In all fairness, I should say that my kids, overall, did a fantastic job of being good helpers with happy hearts today [I’ve discovered that threatening to take away their bikes for the day is a huge motivator! What will I do when winter comes??] Only M found a way to get into trouble [shocking], using sidewalk chalk to write on his clothes and body and then returning to the house to wipe his hands on the carpet. Because why wouldn’t you, right? He promptly got his butt thrown in the bathtub, grinning all-the-while. Typical.
With a birthday party on the docket, we spent the rest of the day running all over creation in search of last minute gifts and dinner ingredients, subjecting the kids to such “drudgery” as produce shopping and going to a tractor supply store. We returned home and to my dismay, I realized I had neglected a few items of business. While I would like to blame this on dementia or low Gingko levels, today I was straight up unorganized. Looking at the clock I saw that we had a half hour to accomplish three remaining tasks. Could we do it? With such a blissful morning and stellar track-record, I was certain the kids were up for the challenge.
Coke-deprived and stressed to the max [perfect recipe for a headache], I started hollering for everyone to get shoes on, again, and get in the car. Racing around the kitchen, I grabbed a $20, smashed it into my purse, whipped on my sunglasses and flew out the door.
“Is everyone buckled up?” I yelled over my shoulder.
“Yes, Mom,” they replied blandly.
Without double checking for shoes, seat belts, pulses, or the presence of unwanted materials, I roared out of the driveway at 4:20, knowing that one of my stops closed at 5; it was going to be close. Windows down and wind twisting through our hair, I sped [not really…but kind of…] to the store. Nearing the stop sign, I came to what I would call a “totally appropriate” stop: I eased up on the gas well in advance, gently applied the brakes, increasing pressure as we neared the corner. Perfect–I noted that the invisible driver’s ed instructor next to me happily checked the box on his clipboard next to “proficient.”
What I hear, though, is “Whooosh, clunk.”
Followed by, “Uh-ohhhhh.”
“What just happened?”
“Well, um…M just….uh…there’s bees,” said my daughter.
“What?? What are you talking about?” I asked, still frozen at the corner, glaring into the rear view mirror.
“M brought along honey bees [crackers] and they fell on the floor.”
“How many fell on the floor? How many are there in the box now?” At this point my jaw is clenching just a bit, and I wonder if it’s possible for adult molers to crumble under the weight of such crushing pressure.
“There’s none in the box,” my daughter gladly reports [glad that she wasn’t the one who brought them.]
“There’s none in the box?”
“No,” Barbara Walters informs the car. “They’re all on the floor. The whole box spilled. M wasn’t holding it when you stopped and it just dumped all over.”
Heavens TO Mergatroid.
I lit into a rant [yelling over top of the wind, of course] about how we’re *never* going to be able to get a new car if this is the way they treat our old one, and “just wait until your dad sees this”, and I can’t believe M even TOOK an entire box of crackers into the car–he should know better! He’s THREE! He should know that crackers spilled and smashed all over our car = a white-knuckled mom with red eyes and elevated blood pressure. [Nevermind that I didn’t inspect their carry-on items before boarding the vehicle.

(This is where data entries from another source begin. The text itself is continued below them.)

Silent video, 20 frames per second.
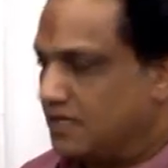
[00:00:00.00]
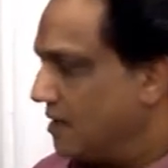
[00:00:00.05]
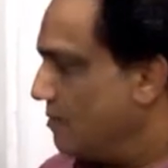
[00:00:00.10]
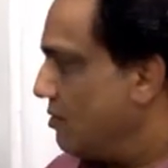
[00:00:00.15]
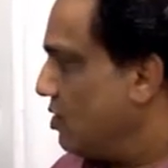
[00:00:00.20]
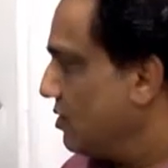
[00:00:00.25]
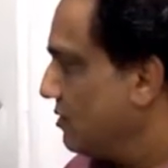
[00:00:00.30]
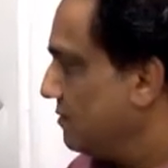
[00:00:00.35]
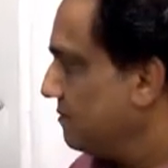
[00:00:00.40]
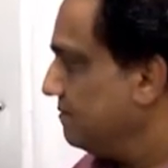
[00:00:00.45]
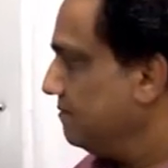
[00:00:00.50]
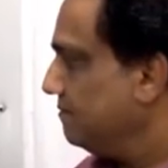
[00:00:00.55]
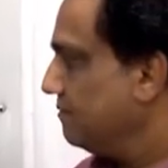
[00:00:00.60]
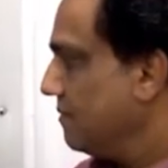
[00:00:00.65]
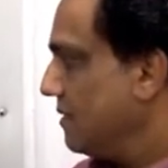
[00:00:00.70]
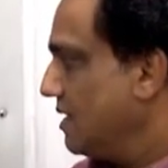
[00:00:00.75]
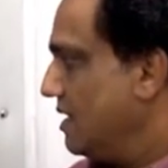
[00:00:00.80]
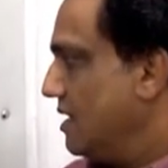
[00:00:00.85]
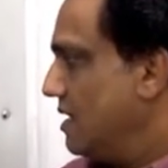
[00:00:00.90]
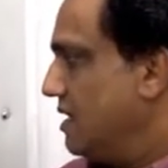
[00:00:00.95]
Come on.
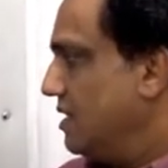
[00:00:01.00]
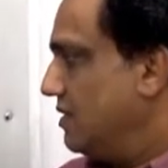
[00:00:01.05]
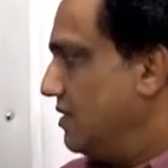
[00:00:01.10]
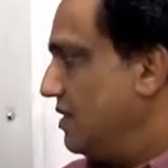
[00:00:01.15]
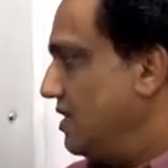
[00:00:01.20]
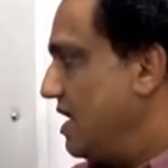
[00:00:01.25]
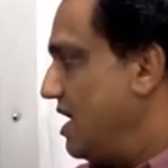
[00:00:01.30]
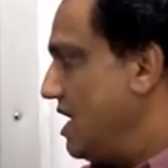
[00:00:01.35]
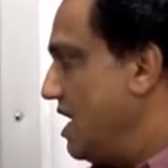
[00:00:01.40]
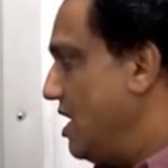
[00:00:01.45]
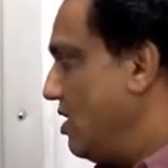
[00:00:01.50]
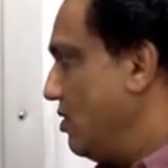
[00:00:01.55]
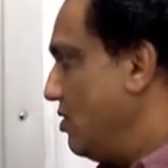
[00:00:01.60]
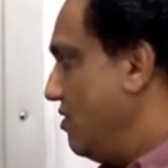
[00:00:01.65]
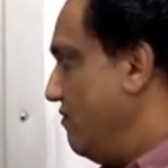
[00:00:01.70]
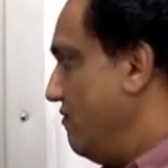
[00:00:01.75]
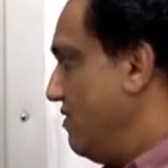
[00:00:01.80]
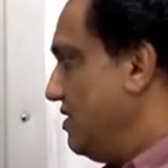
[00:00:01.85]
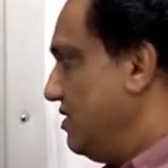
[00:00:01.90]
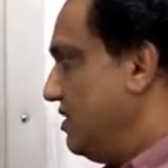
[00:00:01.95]
They have
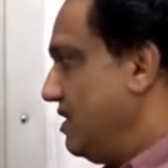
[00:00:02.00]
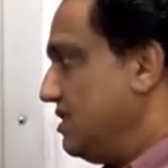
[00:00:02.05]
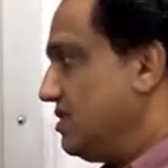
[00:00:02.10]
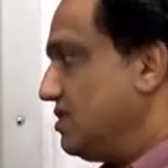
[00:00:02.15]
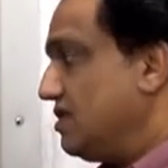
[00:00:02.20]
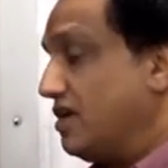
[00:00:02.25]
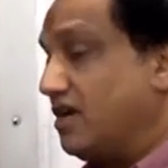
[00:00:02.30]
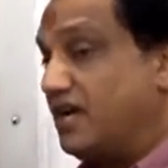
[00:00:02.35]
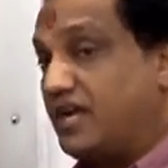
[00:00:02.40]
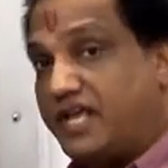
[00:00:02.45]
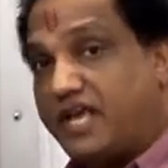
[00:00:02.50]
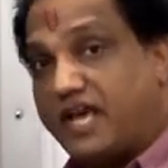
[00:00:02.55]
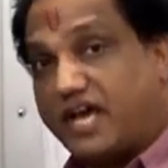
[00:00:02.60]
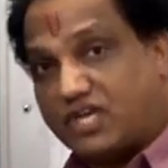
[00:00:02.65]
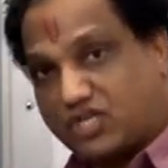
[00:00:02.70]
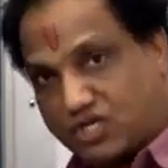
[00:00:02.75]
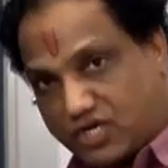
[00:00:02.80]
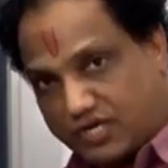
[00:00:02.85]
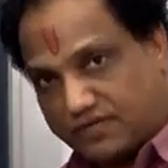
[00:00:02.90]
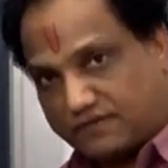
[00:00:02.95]
given this
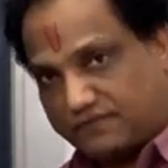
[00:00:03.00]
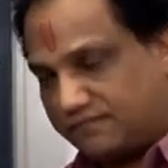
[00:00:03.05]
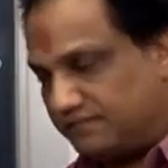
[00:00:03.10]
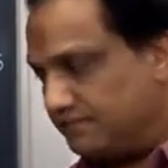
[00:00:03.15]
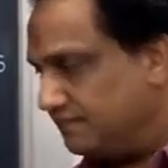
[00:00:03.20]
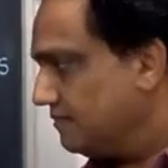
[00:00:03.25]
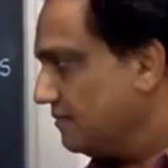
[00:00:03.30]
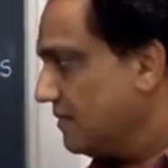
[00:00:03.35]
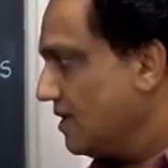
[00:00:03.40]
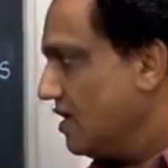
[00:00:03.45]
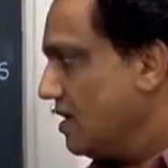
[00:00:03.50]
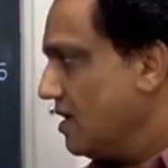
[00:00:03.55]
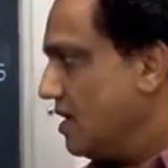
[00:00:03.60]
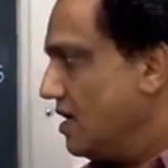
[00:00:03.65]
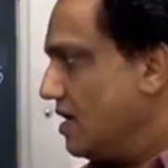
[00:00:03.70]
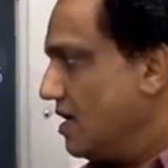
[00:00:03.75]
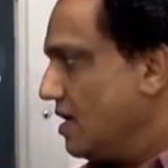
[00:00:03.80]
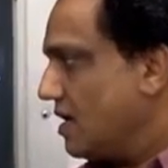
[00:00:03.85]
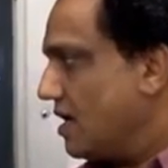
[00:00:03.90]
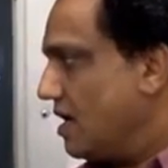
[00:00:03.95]
reaction.
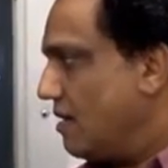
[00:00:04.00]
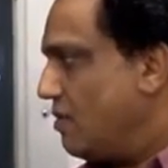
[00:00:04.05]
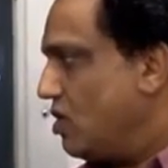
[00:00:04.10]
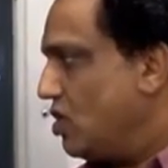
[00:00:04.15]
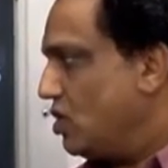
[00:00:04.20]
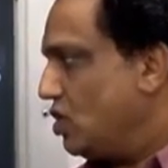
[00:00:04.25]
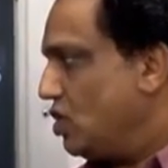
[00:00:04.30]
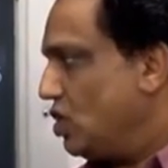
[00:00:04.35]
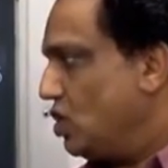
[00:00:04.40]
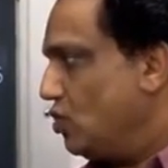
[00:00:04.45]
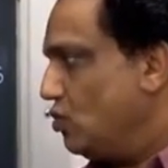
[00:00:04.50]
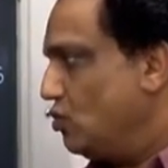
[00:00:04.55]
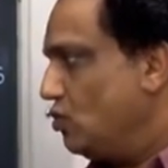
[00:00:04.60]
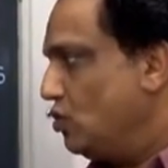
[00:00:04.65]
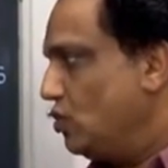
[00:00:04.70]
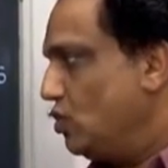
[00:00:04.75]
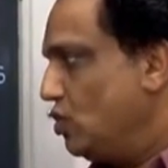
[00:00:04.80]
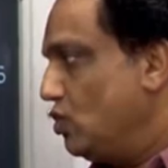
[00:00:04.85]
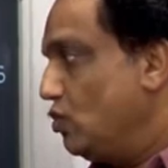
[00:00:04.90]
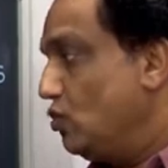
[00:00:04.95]
Come on,
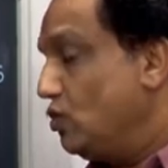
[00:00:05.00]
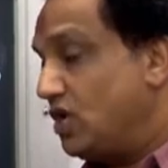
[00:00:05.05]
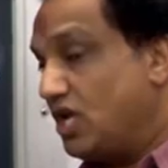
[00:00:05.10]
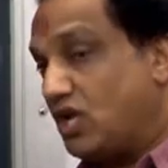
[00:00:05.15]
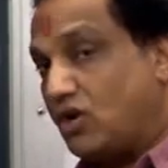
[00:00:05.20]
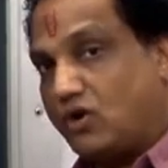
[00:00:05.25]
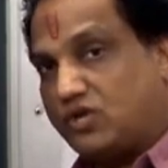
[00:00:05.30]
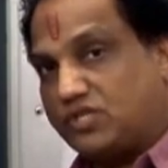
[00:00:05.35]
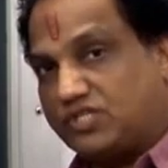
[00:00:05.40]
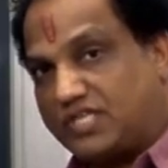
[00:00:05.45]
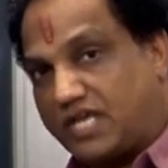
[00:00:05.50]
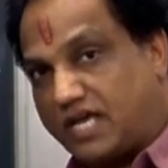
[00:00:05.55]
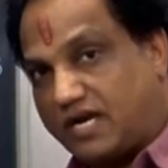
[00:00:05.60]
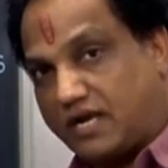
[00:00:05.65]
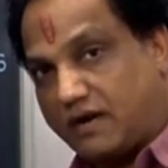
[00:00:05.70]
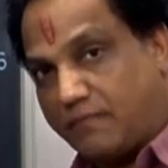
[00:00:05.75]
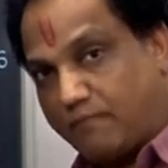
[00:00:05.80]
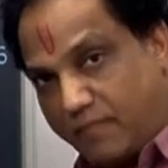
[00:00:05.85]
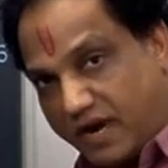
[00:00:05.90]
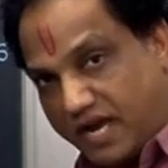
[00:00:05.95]
2 deuterons are
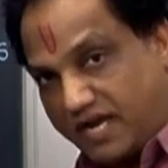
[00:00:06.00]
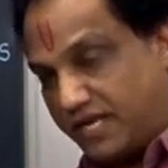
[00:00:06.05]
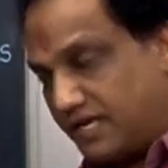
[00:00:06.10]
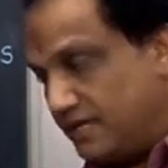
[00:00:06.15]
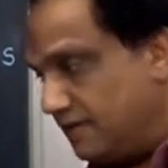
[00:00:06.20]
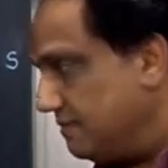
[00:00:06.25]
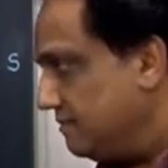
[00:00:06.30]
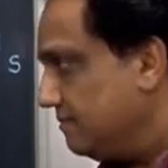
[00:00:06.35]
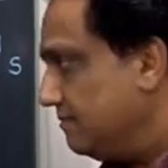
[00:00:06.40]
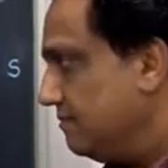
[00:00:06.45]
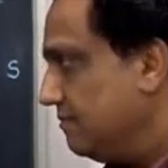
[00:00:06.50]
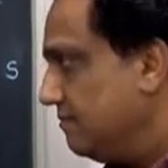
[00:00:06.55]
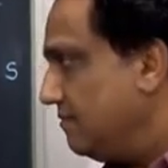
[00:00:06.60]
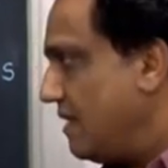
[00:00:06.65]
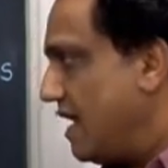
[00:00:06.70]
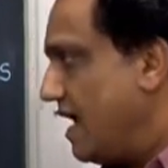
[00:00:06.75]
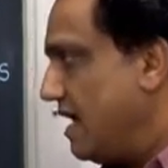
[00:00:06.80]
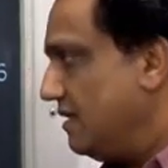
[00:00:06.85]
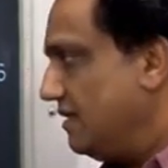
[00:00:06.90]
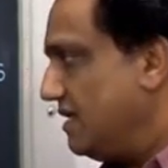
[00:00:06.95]
combining
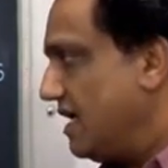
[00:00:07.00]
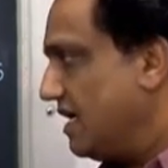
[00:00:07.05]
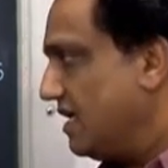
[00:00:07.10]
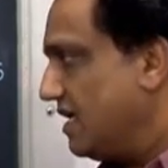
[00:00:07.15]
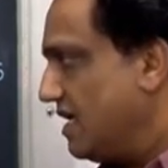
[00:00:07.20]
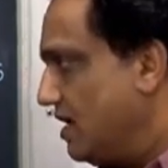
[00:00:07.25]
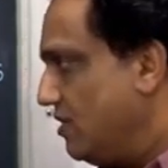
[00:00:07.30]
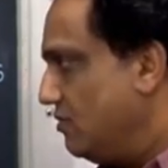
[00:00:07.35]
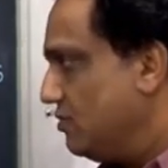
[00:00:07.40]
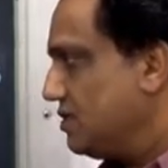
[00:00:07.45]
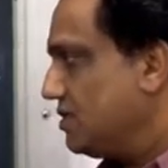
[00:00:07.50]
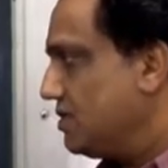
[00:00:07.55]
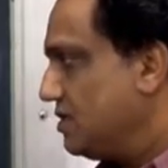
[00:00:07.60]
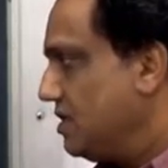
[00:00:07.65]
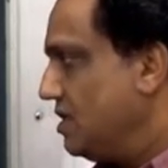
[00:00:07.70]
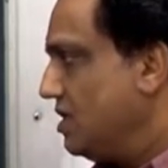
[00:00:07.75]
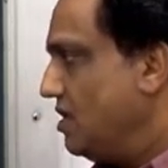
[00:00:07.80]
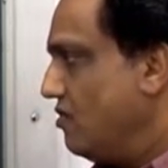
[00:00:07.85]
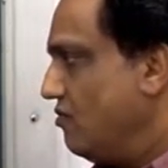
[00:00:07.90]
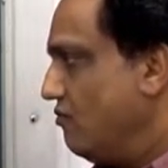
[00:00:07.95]
and that
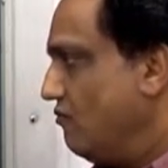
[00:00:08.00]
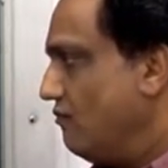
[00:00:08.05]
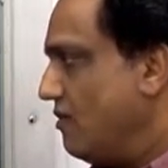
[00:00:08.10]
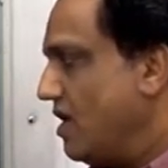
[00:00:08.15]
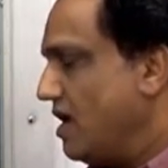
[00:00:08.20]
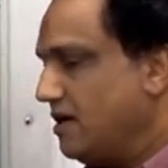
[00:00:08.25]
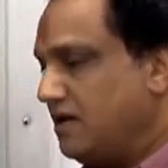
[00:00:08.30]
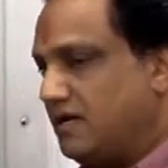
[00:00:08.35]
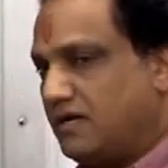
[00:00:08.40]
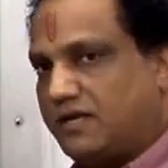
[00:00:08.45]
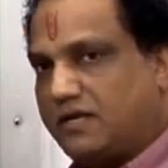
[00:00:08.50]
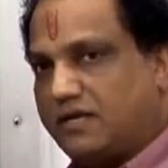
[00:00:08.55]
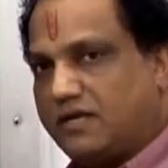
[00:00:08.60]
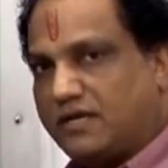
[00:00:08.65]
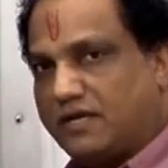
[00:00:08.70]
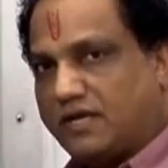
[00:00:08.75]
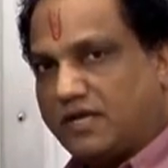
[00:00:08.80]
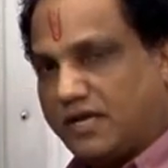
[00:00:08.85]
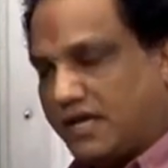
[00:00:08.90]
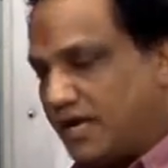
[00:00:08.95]
gives 1
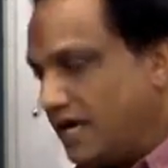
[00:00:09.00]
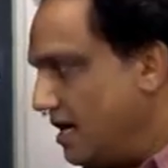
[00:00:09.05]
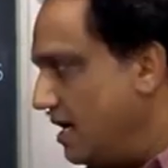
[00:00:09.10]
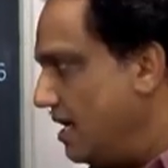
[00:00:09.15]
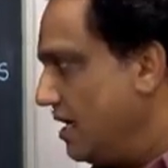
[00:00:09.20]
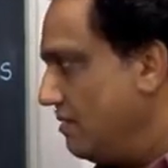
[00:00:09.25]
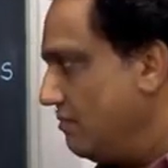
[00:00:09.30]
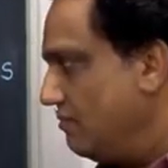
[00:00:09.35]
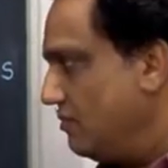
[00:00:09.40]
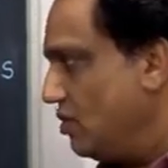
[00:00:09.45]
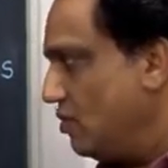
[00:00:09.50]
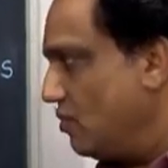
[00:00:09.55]
helium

Let’s skip over that minor detail].
Fast forward to errand #3: the Credit Union. I had to go inside for lit-e-rally FIVE minutes. Five minutes! Is that too much to ask?? Apparently, yes.
While I took care of our business, I asked the kids to “quietly play” in the children’s area, a dreamy little nook with books, legos, and a chalkboard-topped table. Again, I failed to inspect the details and had by now blissfully erased the memory of the morning’s chalk debacle with M.
As I spoke with Julie, I hear a crash behind me.
Very nice. Love that.
I suavely ignored the commotion with an air of “Whose kids are THOSE?” We finished our conversation just as M fell down and whacked his head against the chalk table. This is followed by the kind of scream that’s injected with long periods of silence.
Screammmmiiiinnnnngggg [long silent breath] Screammmmiiiiinnnnnngggggg……
Ah. These trips are just so relaxing. Such a bonding moment, just me and the kids hanging out at the Credit Union.
I’m at a loss for words. Not only did he actually hurt himself, he dumped over the chalk and still managed to get it all over himself—again.
What’s a mom to do?
Ban chalk, ban bees, ban trying to run 3 errands in 30 minutes with 3 kids.
Sometimes hopeful thinking just isn’t enough. I should have known.